**Exercise requirements**: Reproduce the entries below in full and without error.

**Provided records**:
*** Block opens ***

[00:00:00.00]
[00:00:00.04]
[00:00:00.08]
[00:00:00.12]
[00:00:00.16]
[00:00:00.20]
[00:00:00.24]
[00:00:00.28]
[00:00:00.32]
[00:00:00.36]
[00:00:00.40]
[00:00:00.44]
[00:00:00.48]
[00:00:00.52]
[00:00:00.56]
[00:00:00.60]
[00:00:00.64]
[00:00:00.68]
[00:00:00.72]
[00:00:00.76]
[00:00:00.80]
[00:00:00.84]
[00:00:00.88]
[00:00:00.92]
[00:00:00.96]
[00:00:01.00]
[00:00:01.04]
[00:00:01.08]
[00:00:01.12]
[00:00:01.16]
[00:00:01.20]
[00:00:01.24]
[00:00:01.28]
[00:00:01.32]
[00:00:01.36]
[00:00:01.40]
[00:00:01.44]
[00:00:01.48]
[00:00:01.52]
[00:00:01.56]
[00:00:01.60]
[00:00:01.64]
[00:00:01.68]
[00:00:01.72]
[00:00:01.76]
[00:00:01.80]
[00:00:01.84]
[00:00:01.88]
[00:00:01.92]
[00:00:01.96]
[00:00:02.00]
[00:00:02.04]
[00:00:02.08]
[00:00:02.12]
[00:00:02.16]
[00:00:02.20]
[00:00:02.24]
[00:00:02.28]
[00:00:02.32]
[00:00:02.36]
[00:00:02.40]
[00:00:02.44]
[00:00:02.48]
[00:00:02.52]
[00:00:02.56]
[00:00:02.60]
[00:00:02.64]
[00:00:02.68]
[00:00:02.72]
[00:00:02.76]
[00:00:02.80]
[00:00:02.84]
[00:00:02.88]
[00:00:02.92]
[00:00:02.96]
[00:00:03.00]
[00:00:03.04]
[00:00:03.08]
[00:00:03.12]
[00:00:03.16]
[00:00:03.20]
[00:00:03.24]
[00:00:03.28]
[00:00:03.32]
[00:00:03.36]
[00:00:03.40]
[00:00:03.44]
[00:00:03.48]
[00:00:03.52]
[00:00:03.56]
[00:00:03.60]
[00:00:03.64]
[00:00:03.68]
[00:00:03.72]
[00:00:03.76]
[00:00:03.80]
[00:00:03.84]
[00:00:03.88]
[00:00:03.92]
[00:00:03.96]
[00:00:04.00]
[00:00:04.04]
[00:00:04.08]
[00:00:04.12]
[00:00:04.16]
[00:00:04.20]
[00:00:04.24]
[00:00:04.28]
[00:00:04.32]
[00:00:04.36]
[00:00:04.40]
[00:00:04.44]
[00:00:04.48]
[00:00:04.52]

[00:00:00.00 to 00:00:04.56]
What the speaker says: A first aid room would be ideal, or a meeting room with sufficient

*** Block closes ***

**Finished task**:
[00:00:00.00]
[00:00:00.04]
[00:00:00.08]
[00:00:00.12]
[00:00:00.16]
[00:00:00.20]
[00:00:00.24]
[00:00:00.28]
[00:00:00.32]
[00:00:00.36]
[00:00:00.40]
[00:00:00.44]
[00:00:00.48]
[00:00:00.52]
[00:00:00.56]
[00:00:00.60]
[00:00:00.64]
[00:00:00.68]
[00:00:00.72]
[00:00:00.76]
[00:00:00.80]
[00:00:00.84]
[00:00:00.88]
[00:00:00.92]
[00:00:00.96]
[00:00:01.00]
[00:00:01.04]
[00:00:01.08]
[00:00:01.12]
[00:00:01.16]
[00:00:01.20]
[00:00:01.24]
[00:00:01.28]
[00:00:01.32]
[00:00:01.36]
[00:00:01.40]
[00:00:01.44]
[00:00:01.48]
[00:00:01.52]
[00:00:01.56]
[00:00:01.60]
[00:00:01.64]
[00:00:01.68]
[00:00:01.72]
[00:00:01.76]
[00:00:01.80]
[00:00:01.84]
[00:00:01.88]
[00:00:01.92]
[00:00:01.96]
[00:00:02.00]
[00:00:02.04]
[00:00:02.08]
[00:00:02.12]
[00:00:02.16]
[00:00:02.20]
[00:00:02.24]
[00:00:02.28]
[00:00:02.32]
[00:00:02.36]
[00:00:02.40]
[00:00:02.44]
[00:00:02.48]
[00:00:02.52]
[00:00:02.56]
[00:00:02.60]
[00:00:02.64]
[00:00:02.68]
[00:00:02.72]
[00:00:02.76]
[00:00:02.80]
[00:00:02.84]
[00:00:02.88]
[00:00:02.92]
[00:00:02.96]
[00:00:03.00]
[00:00:03.04]
[00:00:03.08]
[00:00:03.12]
[00:00:03.16]
[00:00:03.20]
[00:00:03.24]
[00:00:03.28]
[00:00:03.32]
[00:00:03.36]
[00:00:03.40]
[00:00:03.44]
[00:00:03.48]
[00:00:03.52]
[00:00:03.56]
[00:00:03.60]
[00:00:03.64]
[00:00:03.68]
[00:00:03.72]
[00:00:03.76]
[00:00:03.80]
[00:00:03.84]
[00:00:03.88]
[00:00:03.92]
[00:00:03.96]
[00:00:04.00]
[00:00:04.04]
[00:00:04.08]
[00:00:04.12]
[00:00:04.16]
[00:00:04.20]
[00:00:04.24]
[00:00:04.28]
[00:00:04.32]
[00:00:04.36]
[00:00:04.40]
[00:00:04.44]
[00:00:04.48]
[00:00:04.52]

[00:00:00.00 to 00:00:04.56]
What the speaker says: A first aid room would be ideal, or a meeting room with sufficient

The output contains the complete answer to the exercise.